§ **WORK REQUEST**
Please copy out the full listing that follows exactly; no picture belongs in the copy.

——————————

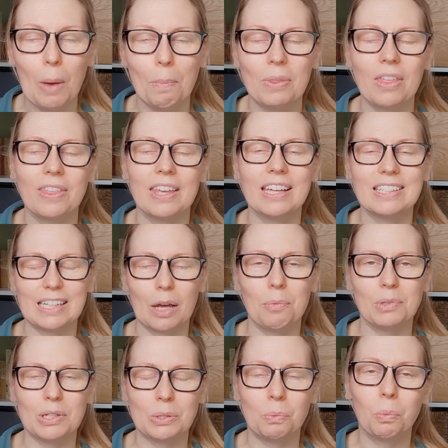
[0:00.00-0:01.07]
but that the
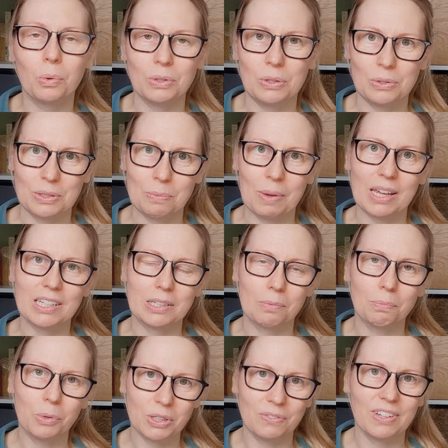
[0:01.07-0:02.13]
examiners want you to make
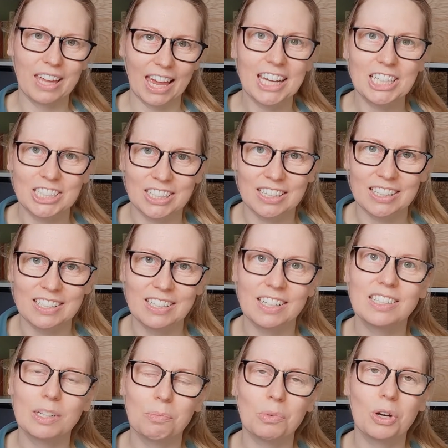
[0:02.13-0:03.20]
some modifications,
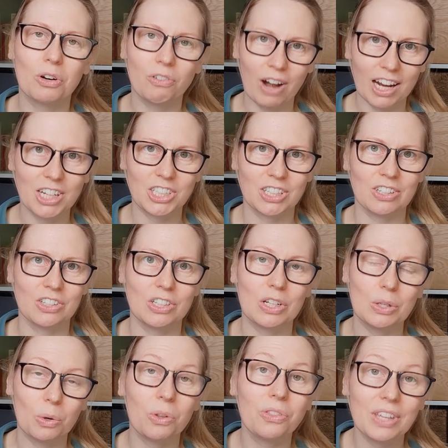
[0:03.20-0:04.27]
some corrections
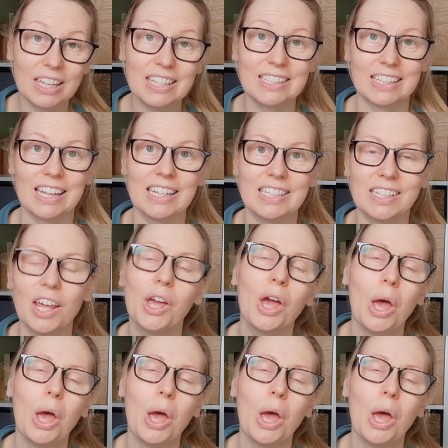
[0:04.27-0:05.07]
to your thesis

——————————

§ **EXERCISE SOLUTION**
[0:00.00-0:01.07]
but that the
[0:01.07-0:02.13]
examiners want you to make
[0:02.13-0:03.20]
some modifications,
[0:03.20-0:04.27]
some corrections
[0:04.27-0:05.07]
to your thesis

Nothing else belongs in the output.